Tanzimatın devlet adamlarında olduğu gibi Jön Türkler arasında
da, imparatorluğun durumunu
2. Abdülhamid'in politikasıyla
açıklama eğilimi vardı. Gerçekten Rusya'nın Balkanlar politikasına karşılık
"Panislamizm" politikası izleyen 2. Abdülhamid'in bu tutumu, imparatorluk
içinde yaşayan farklı etnik
grupların arasını açtığı için eleştiriyorlar ve getirmeye çabaladıkları eşitlikçi
düzenle bu gidişin engellenebileceğini ve
çöküşün durdurulabileceğini düşünüyorlardı. Ancak Jön Türklerin bu düşüncelerinin fazla gerçekçi
olmadığı Balkanlar'daki
gerilla çalışmalarının her türlü eşitlikçi
adımlara karşın tüm hızıyla
sürmesinden anlamak kolaydır.
Fakat tüm bu olumsuz gelişmelere karşın imparatorluk
aydınları, elde kalan toprakları için Osmanlıcılık düşüncesini işlemeye ve
etkin kılmaya çabalıyorlardı. Dahası,
diğer düşünce akımlarının savunucuları da Osmanlıcılık konusunu
tartışıyorlardı. Örneğin İslamcılar, Osmanlıcılığın gerekli bir politika
olduğunu savunurken Batıcılar Türkçülerin bu alandaki olumsuz düşüncelerini
eleştiriyor.
Osmanlıcılığa karşı çıkan Türkçüler ise bu politikanın gerçekçi olmadığını ve
imparatorluğun güçsüz kalmasına yol açacağını ileri sürüyorlardı.
Balkan Harbi'ndeki
büyük bozgun ve Müslüman olmayan ulusların hemen hemen
tümünün imparatorluktan kopması Osmanlıcılık akımının da sonu oldu.
Osmanlıcılığın siyasal yaşamdaki örgütlenmesine göz
attığımız zaman, düşünce alanındaki yaygınlığın burada da olduğunu görüyoruz.
Gerçekten, Osmanlıcılık Tanzimat'tan Balkan Savaşları'nın sonuna dek geçen süre
içinde Osmanlı yöneticilerinin üzerinde
anlaşabildikleri düşüncelerin başında gelmektedir. İttihat ve Terakki dahil
bu dönemdeki tüm büyük siyasal part ilerin Osmanlıcılığı savunduğunu
görmekteyiz. İttihat ve Terakki'nin Osmanlıcılıktan uzaklaşarak Türkçülüğe
doğru yönelmesi Balkan Savaşı'nın yitirilmesinden sonra olacaktır.
Muhalefet ve bunun baş temsilcisi Hürriyet ve İtilaf Partisi
de bu politikayı içtenlikle benimsemişti.

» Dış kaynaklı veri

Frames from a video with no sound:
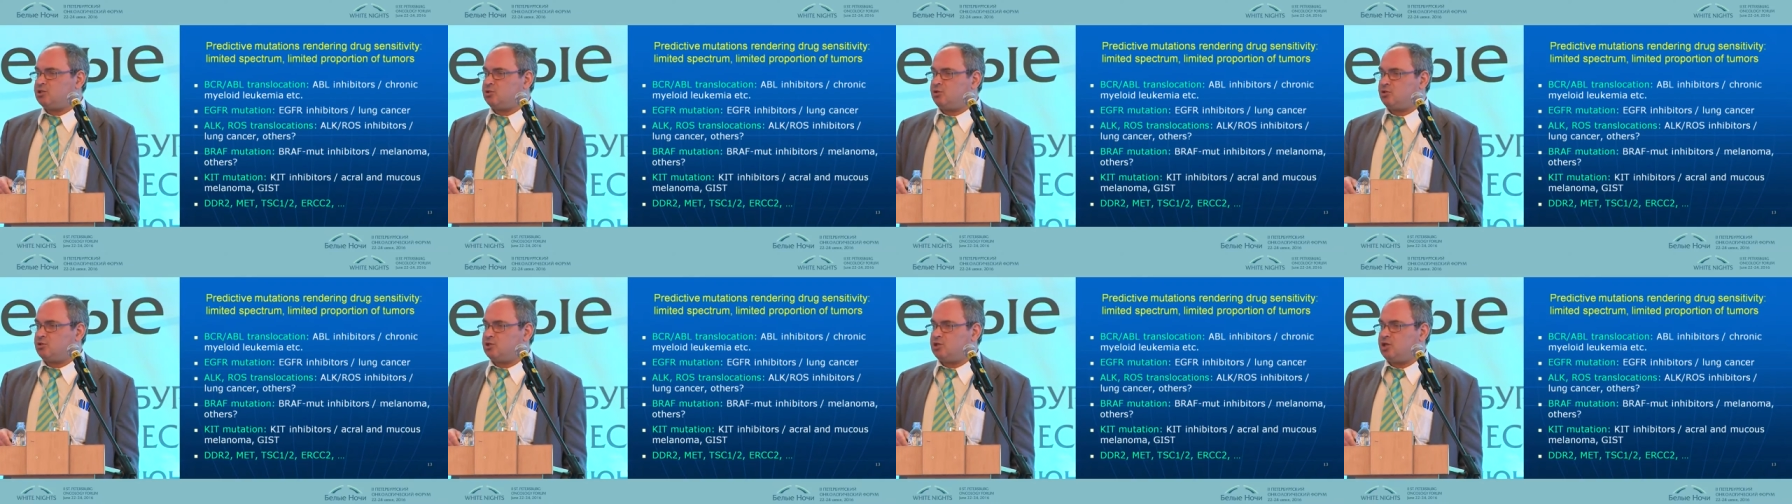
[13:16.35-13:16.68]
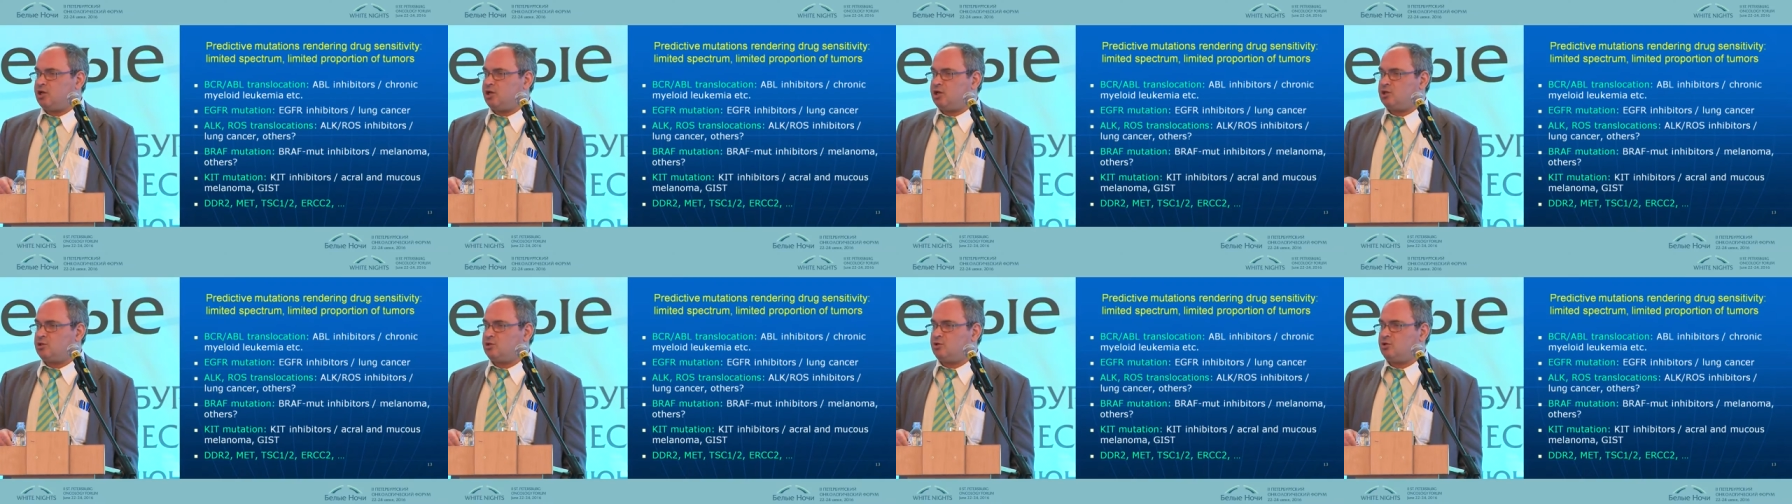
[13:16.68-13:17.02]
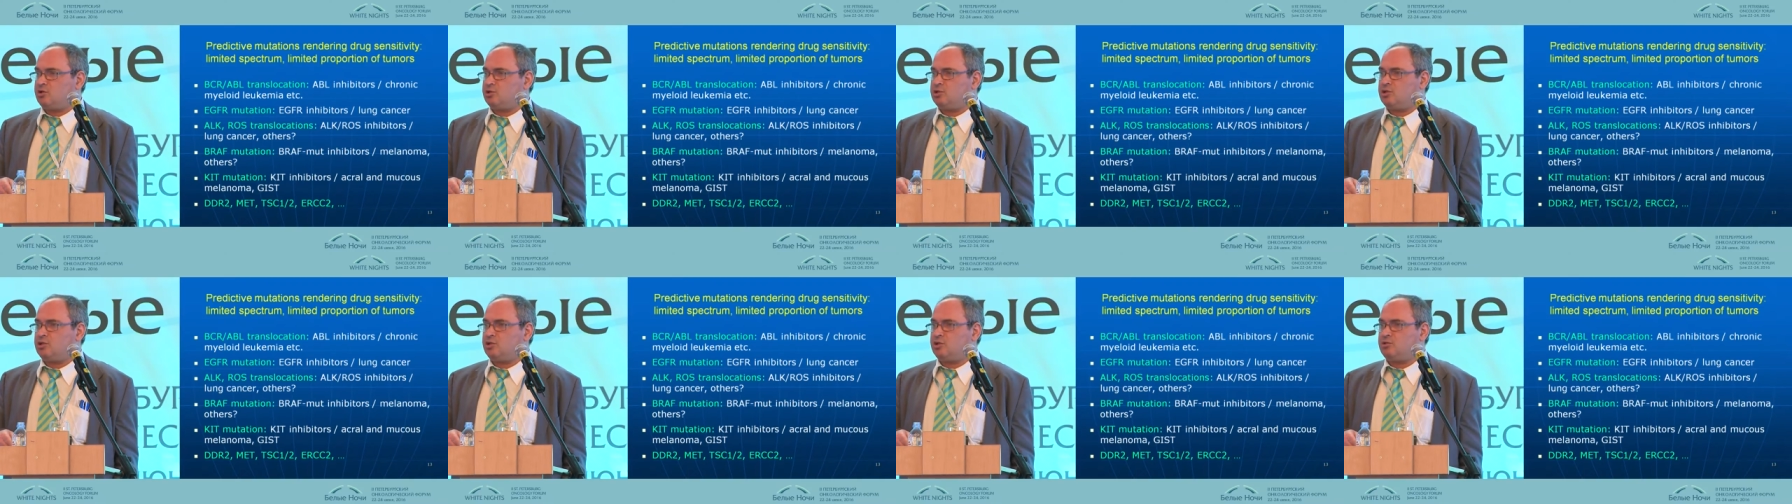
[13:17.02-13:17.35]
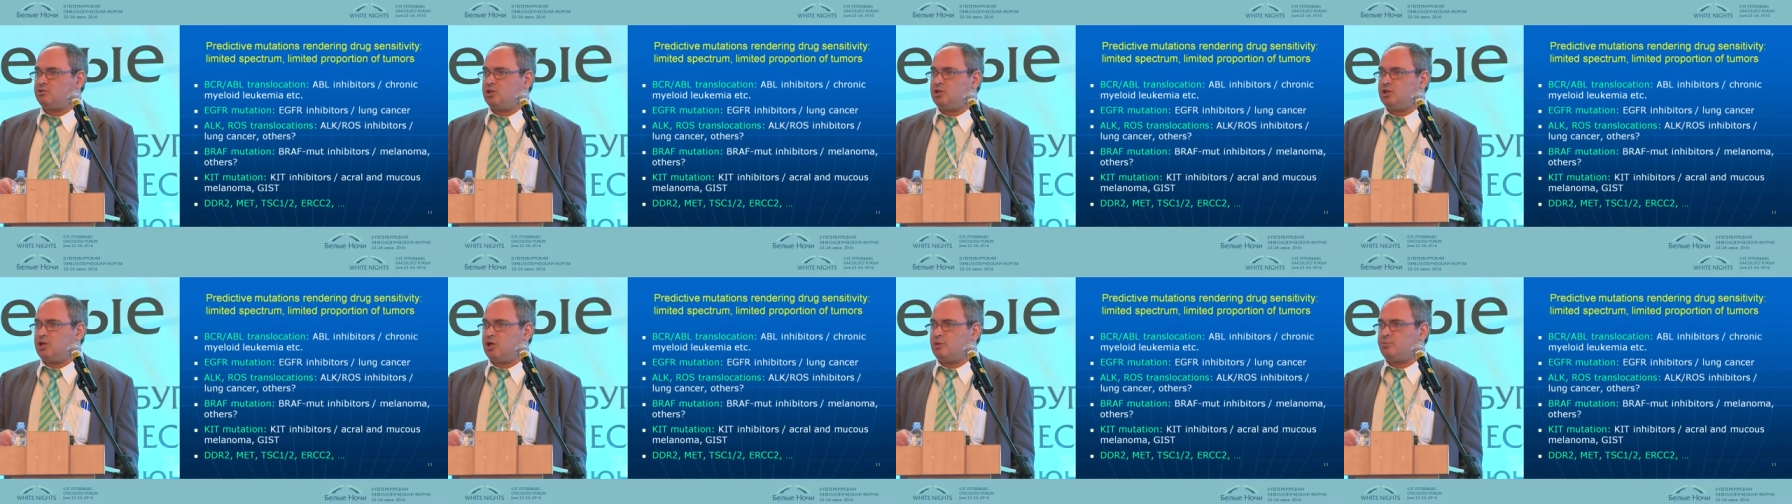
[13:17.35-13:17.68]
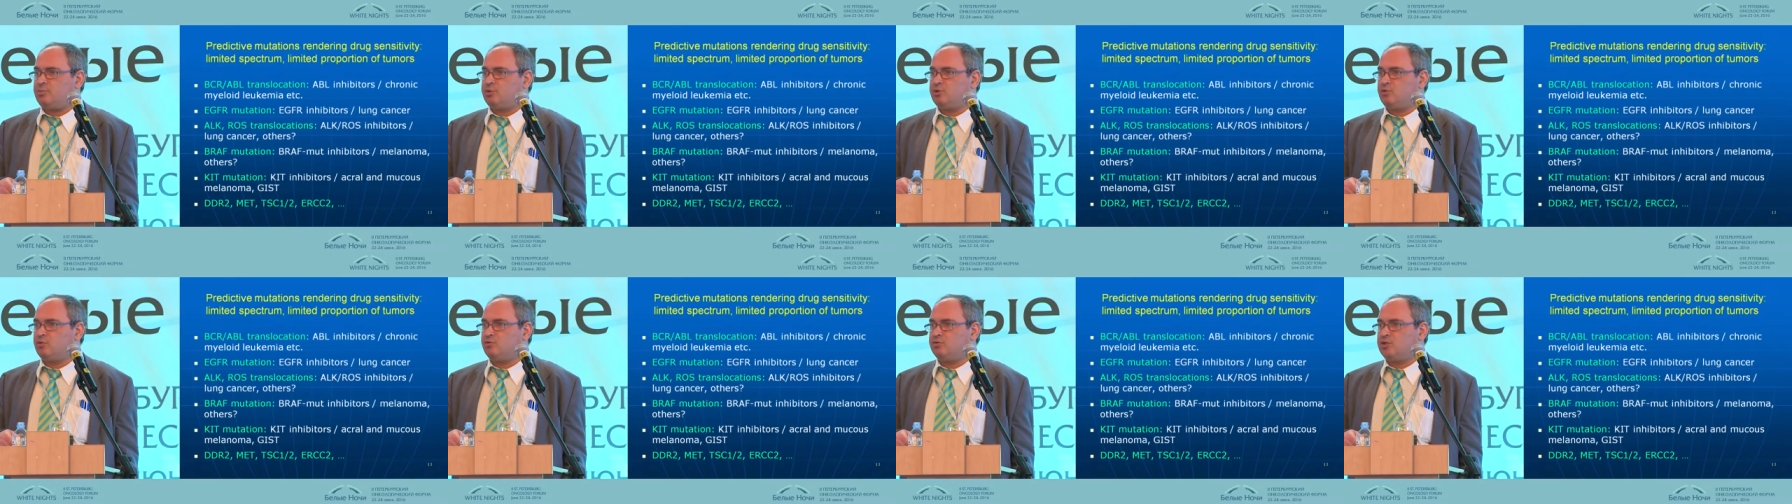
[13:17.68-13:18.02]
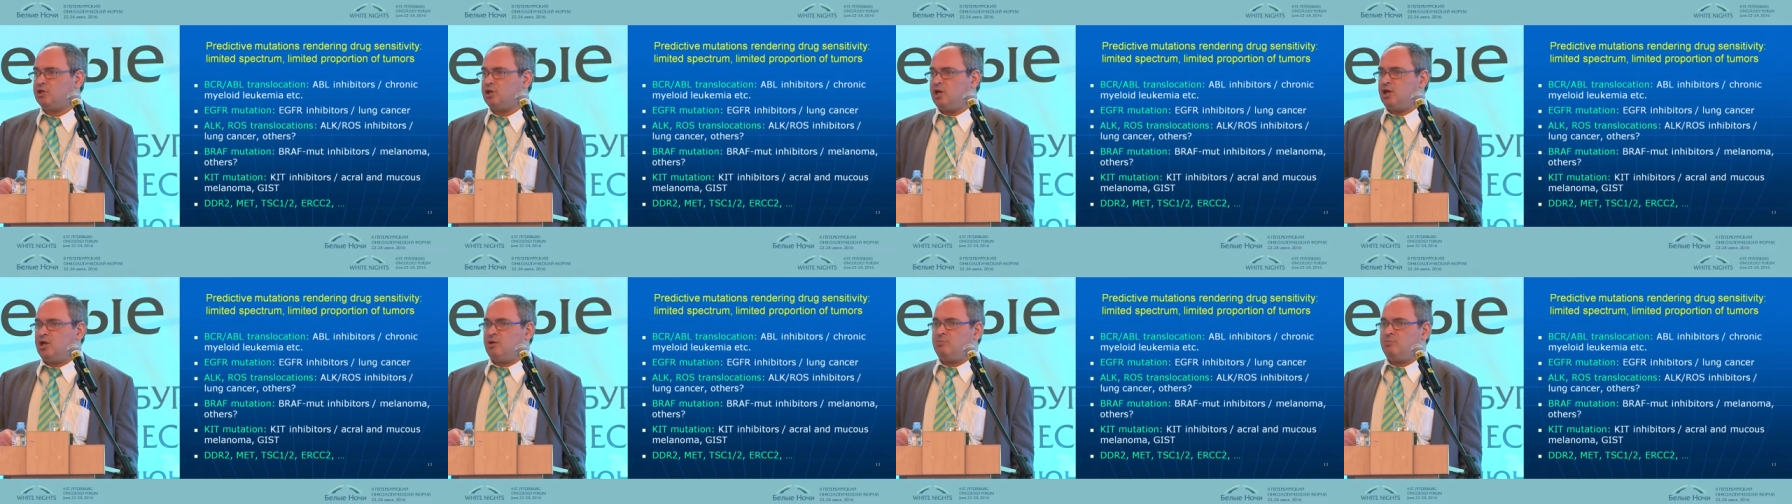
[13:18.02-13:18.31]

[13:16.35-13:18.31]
so they are not uh, really approved,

Fakat
1918 sonrasında iktidara geldikleri zaman bile bu politika yönünde bir çaba gösteremediler. Zira
Osmanlıcılığın maddi temelleri kalmamıştı.
Ulusal Savaş sırasında ve Cumhuriyet döneminde Ankara' da
Osmanlıcılık konusunun bir daha canlanmadığını görüyoruz.
Zira artık özellikle Cumhuriyet'in ilanı ile birlikte Osmanlı
İmparatorluğu'yla ilgili ne varsa tümüyle ve kaçınılmaz bir biçimde unutulmaya
çabalanıyordu. Kaldı ki,
artık oldukça türdeş bir toplumdan söz etmek de mümkündü.
Fakat Atatürk ulusçuluğun ilginç bir biçimde, Osmanlıcılık düşüncesinin izlerini de taşıdığını söyleyebiliriz. Zira Atatürk ulusçuluğu temel olarak "Türkiye Cumhuriyeti'ne vatandaşlık bağı ile bağlı olan ve kendini Türk sayan herkesi" Türk olarak kabul eder ve toprak temeline dayanan bir ulusçuluk güderek, Anadolu'da yaşamış olan tüm uygarlıkların mirasçısı olduğunu savunur. İşte bu anlayışla, tüm tebayı Osmanlıcılık potasında eritmek isteyen anlayış arasında büyük bir benzerlik vardır.
Netice itibariyle Osmanlıcılık nedir? Osmanlıcılık akımı ve fikir adamlarını kısaca ama genel hatlarıyla izah etmeye gayret gösterdik.